--- START ---
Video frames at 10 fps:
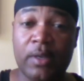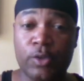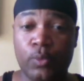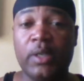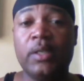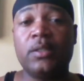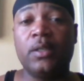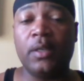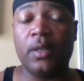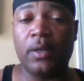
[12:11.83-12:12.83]
I tune in
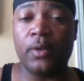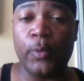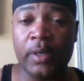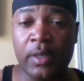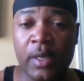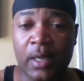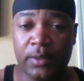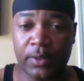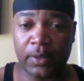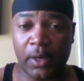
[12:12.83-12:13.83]
to Enter the Arena,
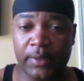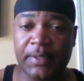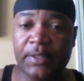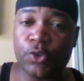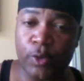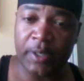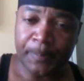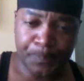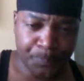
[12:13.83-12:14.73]
to T Street.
--- END ---
- **ACTIVITY**
Minus its pictures, the full listing should be copied verbatim.

- **SOLVED EXERCISE**
Video frames at 10 fps:
[12:11.83-12:12.83]
I tune in
[12:12.83-12:13.83]
to Enter the Arena,
[12:13.83-12:14.73]
to T Street.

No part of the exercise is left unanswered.